HELP AT HAND: Graduate Fashion Week, the British charity that supports design students, is re-branding as Graduate Fashion Foundation, and has named ambassadors for the first time. Holly Fulton, Henry Holland and Julien Macdonald are among the ambassadors as well as the London publicist Mandi Lennard, singer Alesha Dixon and university professor Caryn Franklin.
The organization said it was re-branding in order to highlight its work on initiatives with students on a yearlong basis. The ambassadors will mentor students and promote the charity’s initiatives and join the charity’s patrons, Christopher Bailey, Victoria Beckham, Nick Knight and Vivienne Westwood.
“When I talk to sponsors or potential contributors they immediately think of Graduate Fashion Week as the show we put on every June, so the change of name will help make our mission clearer,” said Mark Newton-Jones, the institution’s chairman.
Fulton, who has opted out of the September show calendar in order to work on collaborative projects and reconsider the structure of her eponymous label, has taught fashion before.
She said her students tend to come to her to deal with creative blocks after their graduate collections, “which seems like a peak they can’t surpass, so I want to be honest about my own story, explain that things don’t always go right and you have to be able to deal with criticism,” she said.
The charity has also announced a new bursary scheme, which will see 35 scholarships being given out to final-year students from universities across the U.K. to help them with their final year project. The initiative will launch next year with the aim of growing exponentially in the future.
Earlier this week, the charity hosted its annual fashion show at the Houses of Parliament, showcasing the winning collections from its 2016 showcase in June.

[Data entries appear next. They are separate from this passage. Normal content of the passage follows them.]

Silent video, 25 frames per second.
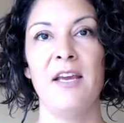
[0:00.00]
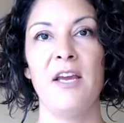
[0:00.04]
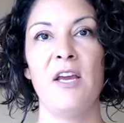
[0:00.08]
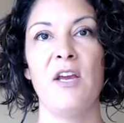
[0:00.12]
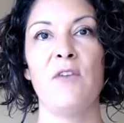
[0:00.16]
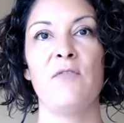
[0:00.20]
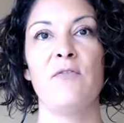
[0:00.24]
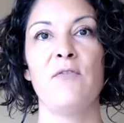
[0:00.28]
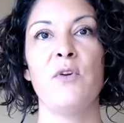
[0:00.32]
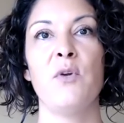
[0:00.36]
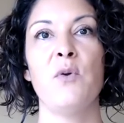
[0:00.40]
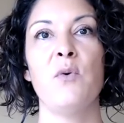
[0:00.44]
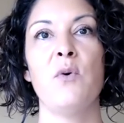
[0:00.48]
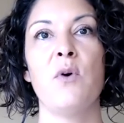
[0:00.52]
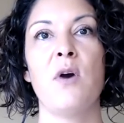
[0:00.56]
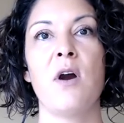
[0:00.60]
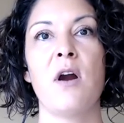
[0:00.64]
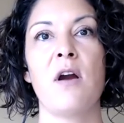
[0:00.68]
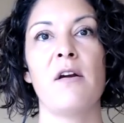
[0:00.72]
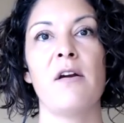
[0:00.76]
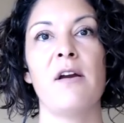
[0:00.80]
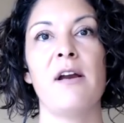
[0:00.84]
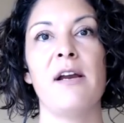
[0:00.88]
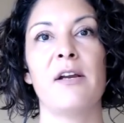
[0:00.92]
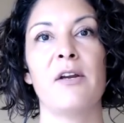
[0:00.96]
If you
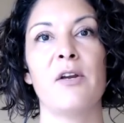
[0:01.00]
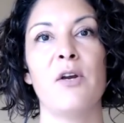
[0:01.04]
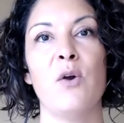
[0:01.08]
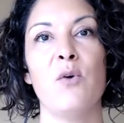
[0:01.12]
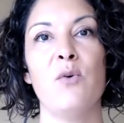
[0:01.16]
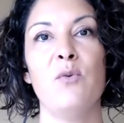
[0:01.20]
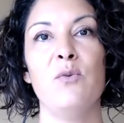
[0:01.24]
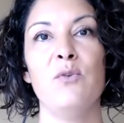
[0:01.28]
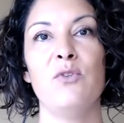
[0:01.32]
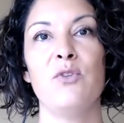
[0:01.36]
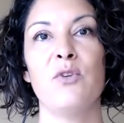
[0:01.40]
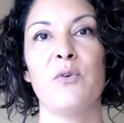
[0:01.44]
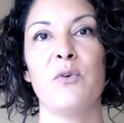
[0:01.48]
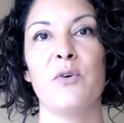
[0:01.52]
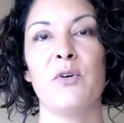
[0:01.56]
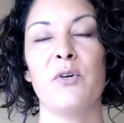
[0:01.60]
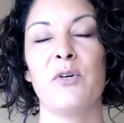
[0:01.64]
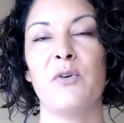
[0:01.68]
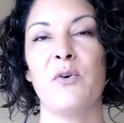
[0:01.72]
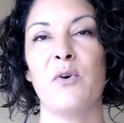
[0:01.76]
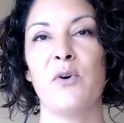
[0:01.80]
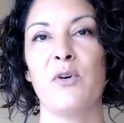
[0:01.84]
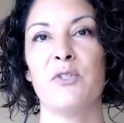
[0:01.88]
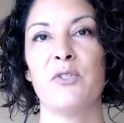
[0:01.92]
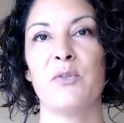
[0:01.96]
are a coach or a
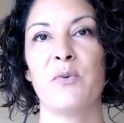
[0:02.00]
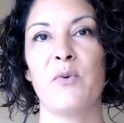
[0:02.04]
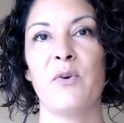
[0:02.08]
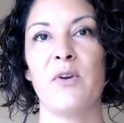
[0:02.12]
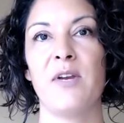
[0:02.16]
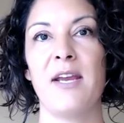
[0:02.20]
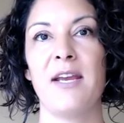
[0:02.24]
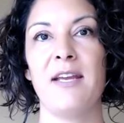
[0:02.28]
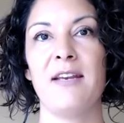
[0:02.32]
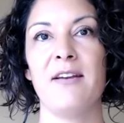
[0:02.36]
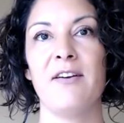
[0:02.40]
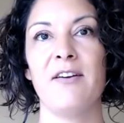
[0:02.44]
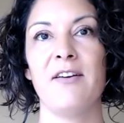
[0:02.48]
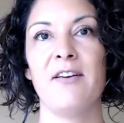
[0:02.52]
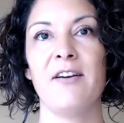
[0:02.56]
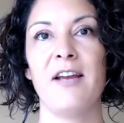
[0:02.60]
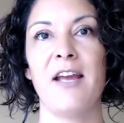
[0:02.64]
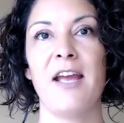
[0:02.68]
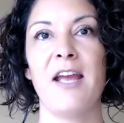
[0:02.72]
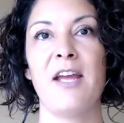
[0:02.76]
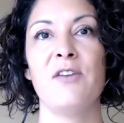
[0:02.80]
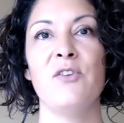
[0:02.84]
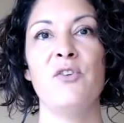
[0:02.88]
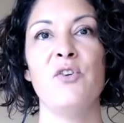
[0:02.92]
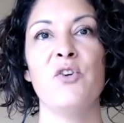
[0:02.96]
course creator
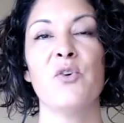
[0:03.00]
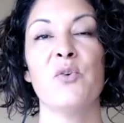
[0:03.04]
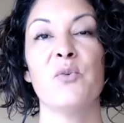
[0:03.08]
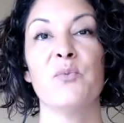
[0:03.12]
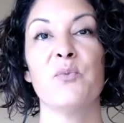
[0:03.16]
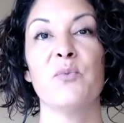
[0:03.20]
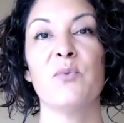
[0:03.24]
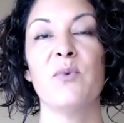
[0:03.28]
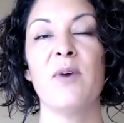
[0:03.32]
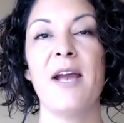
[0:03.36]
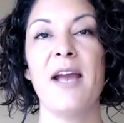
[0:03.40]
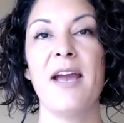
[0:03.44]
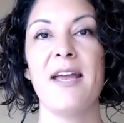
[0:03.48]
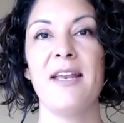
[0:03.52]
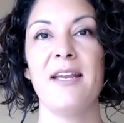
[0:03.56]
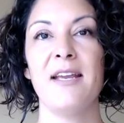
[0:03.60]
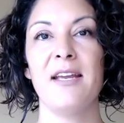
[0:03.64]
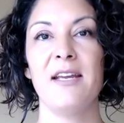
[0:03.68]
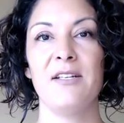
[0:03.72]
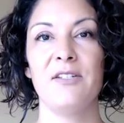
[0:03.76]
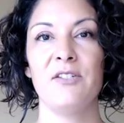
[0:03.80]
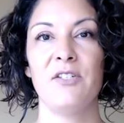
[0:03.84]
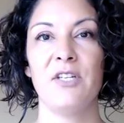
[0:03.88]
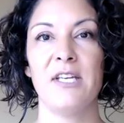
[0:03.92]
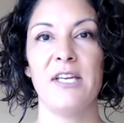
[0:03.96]
and you're
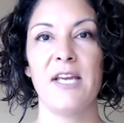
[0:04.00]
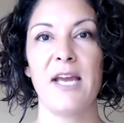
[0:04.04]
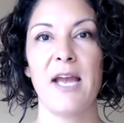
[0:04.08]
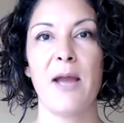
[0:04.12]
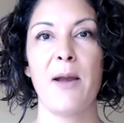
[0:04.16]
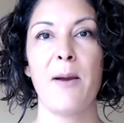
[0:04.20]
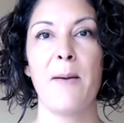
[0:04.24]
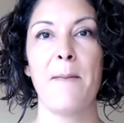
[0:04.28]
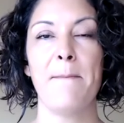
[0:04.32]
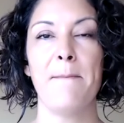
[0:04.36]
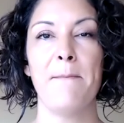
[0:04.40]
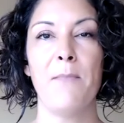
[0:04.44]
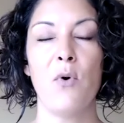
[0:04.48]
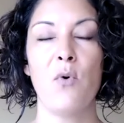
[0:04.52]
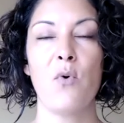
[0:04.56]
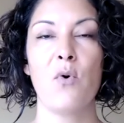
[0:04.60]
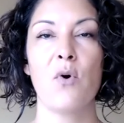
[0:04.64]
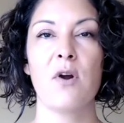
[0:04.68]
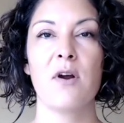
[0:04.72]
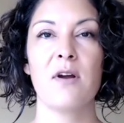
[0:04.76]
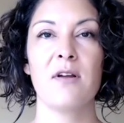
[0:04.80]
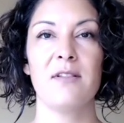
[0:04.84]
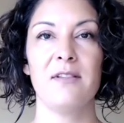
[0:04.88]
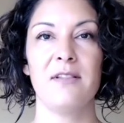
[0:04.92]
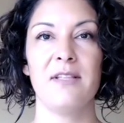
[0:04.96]
ready to get
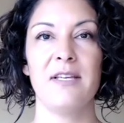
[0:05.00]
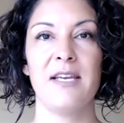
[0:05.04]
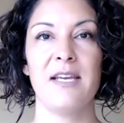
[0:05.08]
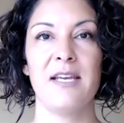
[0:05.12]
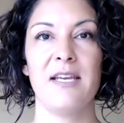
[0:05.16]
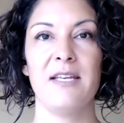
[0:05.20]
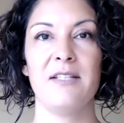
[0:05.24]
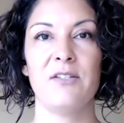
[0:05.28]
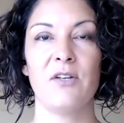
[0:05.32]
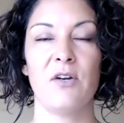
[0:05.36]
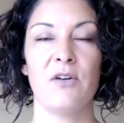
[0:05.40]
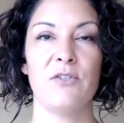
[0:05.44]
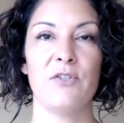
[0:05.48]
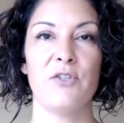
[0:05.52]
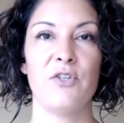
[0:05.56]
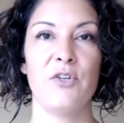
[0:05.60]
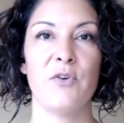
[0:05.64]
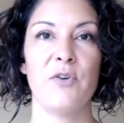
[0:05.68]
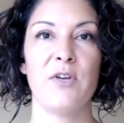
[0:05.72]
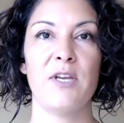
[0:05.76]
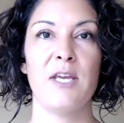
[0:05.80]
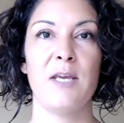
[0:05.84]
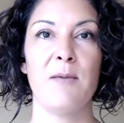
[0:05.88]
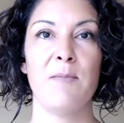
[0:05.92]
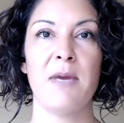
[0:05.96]
more leads onto
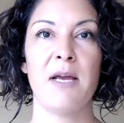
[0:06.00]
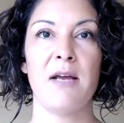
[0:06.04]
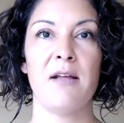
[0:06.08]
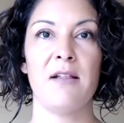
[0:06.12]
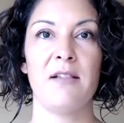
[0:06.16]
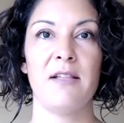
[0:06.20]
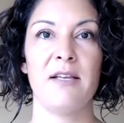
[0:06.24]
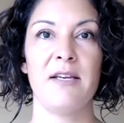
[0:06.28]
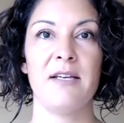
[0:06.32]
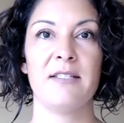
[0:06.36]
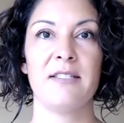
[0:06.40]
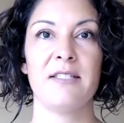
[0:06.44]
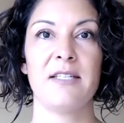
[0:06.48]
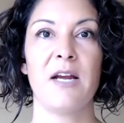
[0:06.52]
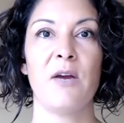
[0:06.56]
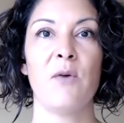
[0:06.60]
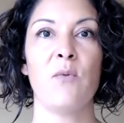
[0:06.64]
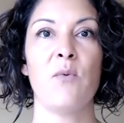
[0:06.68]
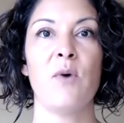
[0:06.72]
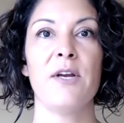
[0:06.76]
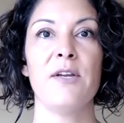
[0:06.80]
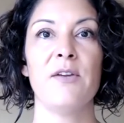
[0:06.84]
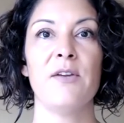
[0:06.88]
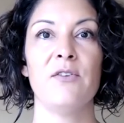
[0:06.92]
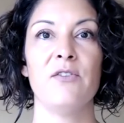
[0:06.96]
your email list, I
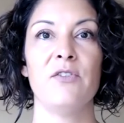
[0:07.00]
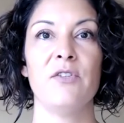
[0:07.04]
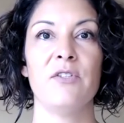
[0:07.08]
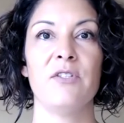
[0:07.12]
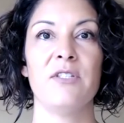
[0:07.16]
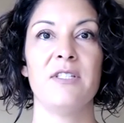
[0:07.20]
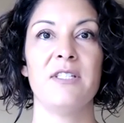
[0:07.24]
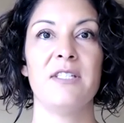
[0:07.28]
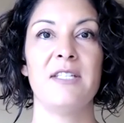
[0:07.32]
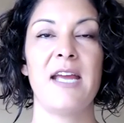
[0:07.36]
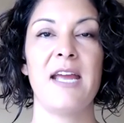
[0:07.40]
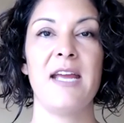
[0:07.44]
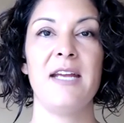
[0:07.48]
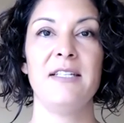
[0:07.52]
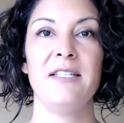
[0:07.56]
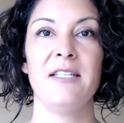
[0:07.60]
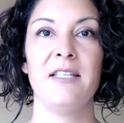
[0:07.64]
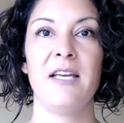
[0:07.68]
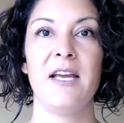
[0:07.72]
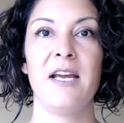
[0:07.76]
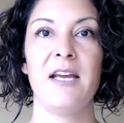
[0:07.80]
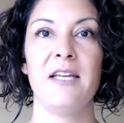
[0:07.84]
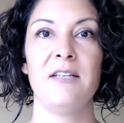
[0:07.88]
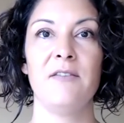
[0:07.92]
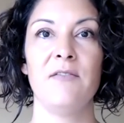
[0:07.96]
want you to stay to
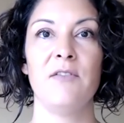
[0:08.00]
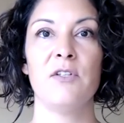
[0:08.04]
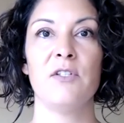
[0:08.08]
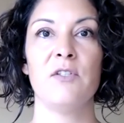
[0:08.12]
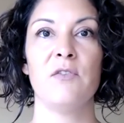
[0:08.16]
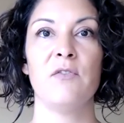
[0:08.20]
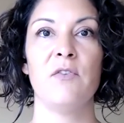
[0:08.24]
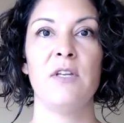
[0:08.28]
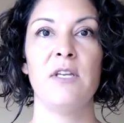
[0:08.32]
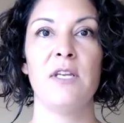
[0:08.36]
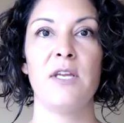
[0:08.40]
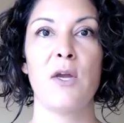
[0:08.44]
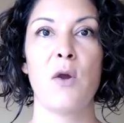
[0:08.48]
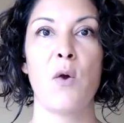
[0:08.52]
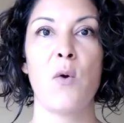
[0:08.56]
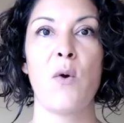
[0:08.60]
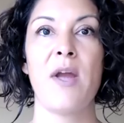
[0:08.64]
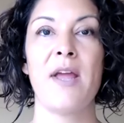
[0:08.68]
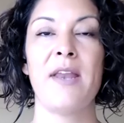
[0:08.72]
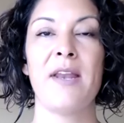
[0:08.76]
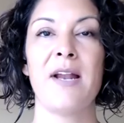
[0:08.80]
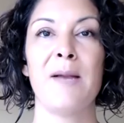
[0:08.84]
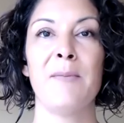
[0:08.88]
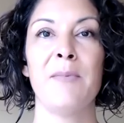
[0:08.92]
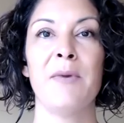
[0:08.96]
the end of this video
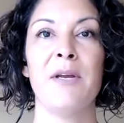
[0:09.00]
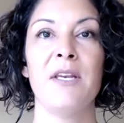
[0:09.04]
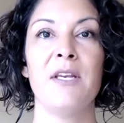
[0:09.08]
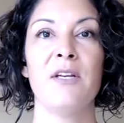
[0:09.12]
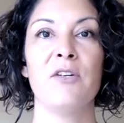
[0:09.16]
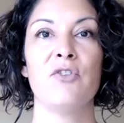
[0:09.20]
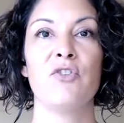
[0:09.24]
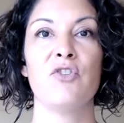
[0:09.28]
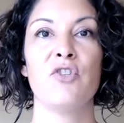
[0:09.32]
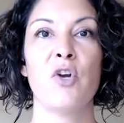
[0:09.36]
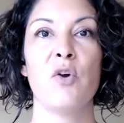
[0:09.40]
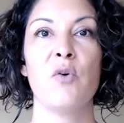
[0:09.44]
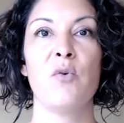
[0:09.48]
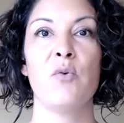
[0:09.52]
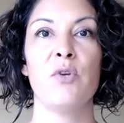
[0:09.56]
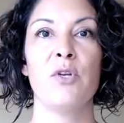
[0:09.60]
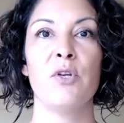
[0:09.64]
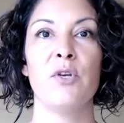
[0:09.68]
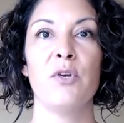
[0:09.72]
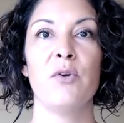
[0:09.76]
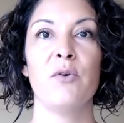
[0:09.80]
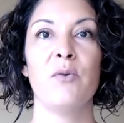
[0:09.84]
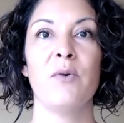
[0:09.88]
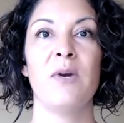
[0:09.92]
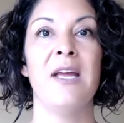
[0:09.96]
and I'm going to show
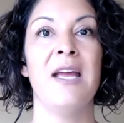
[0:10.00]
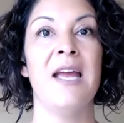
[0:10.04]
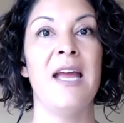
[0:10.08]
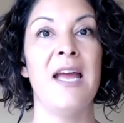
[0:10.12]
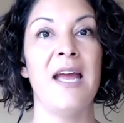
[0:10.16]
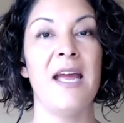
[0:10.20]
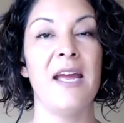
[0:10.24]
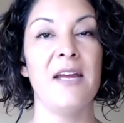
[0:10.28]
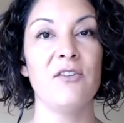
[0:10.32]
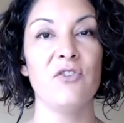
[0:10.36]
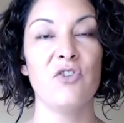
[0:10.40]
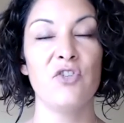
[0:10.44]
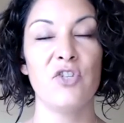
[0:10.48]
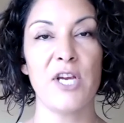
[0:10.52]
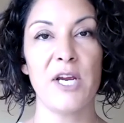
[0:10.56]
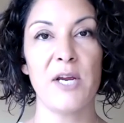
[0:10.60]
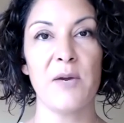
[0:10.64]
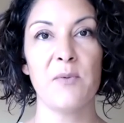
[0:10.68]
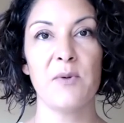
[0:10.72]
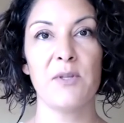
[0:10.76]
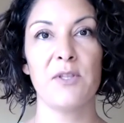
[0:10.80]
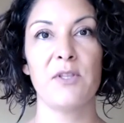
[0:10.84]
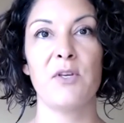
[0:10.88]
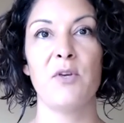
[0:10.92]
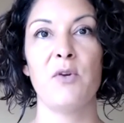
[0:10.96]
you and share
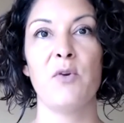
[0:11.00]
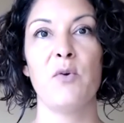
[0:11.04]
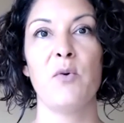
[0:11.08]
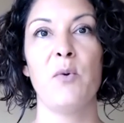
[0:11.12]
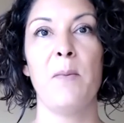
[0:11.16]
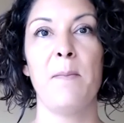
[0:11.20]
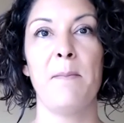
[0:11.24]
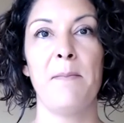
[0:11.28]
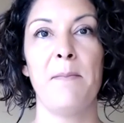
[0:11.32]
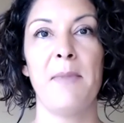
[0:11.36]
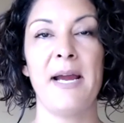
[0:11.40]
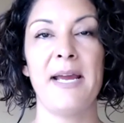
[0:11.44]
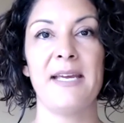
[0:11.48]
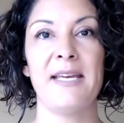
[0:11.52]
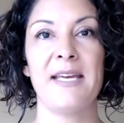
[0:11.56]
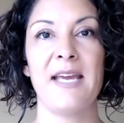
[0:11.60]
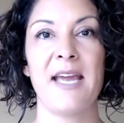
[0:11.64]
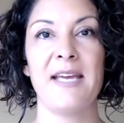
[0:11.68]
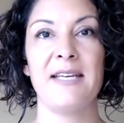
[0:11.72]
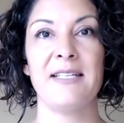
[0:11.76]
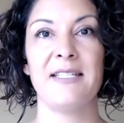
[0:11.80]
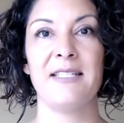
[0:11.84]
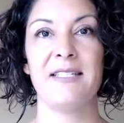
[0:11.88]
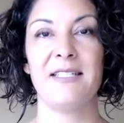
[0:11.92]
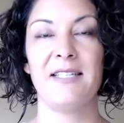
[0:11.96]
with you my
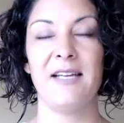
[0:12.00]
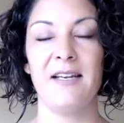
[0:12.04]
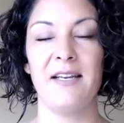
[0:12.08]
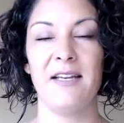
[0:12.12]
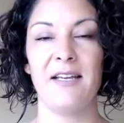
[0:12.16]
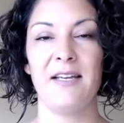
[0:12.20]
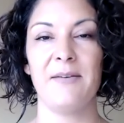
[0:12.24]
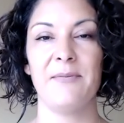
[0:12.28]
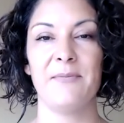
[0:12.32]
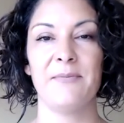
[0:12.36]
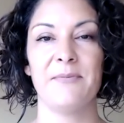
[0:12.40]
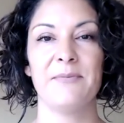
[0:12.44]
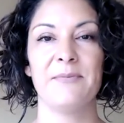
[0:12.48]
case study.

Participants included Hazel Symons of De Montfort University, who won the Christopher Bailey Gold Award. She stood out for her seamless silhouettes and prints made to resemble toile. Caoimhe Savage won the Debenhams men’s wear award for her oversized, utilitarian aesthetic, while George Hollins, of Arts University Bournemout, focused on texture.
Nigel Lugg, chairman of the U.K. fashion and textile association, which sponsors the event, said the industry needs to come together to lobby the government and ensure that leading designers, students and members of the workforce in garment manufacturing continue to have the same opportunities, especially given the volatile economic situation in the country post-Brexit referendum.
Newton-Jones said the post-referendum weak pound should help young designers. “If you are a big corporation relying on exports then you have a reason to be concerned about, but for students producing their work in the U.K. there’s an opportunity as their lines can now be bought for less by international buyers.”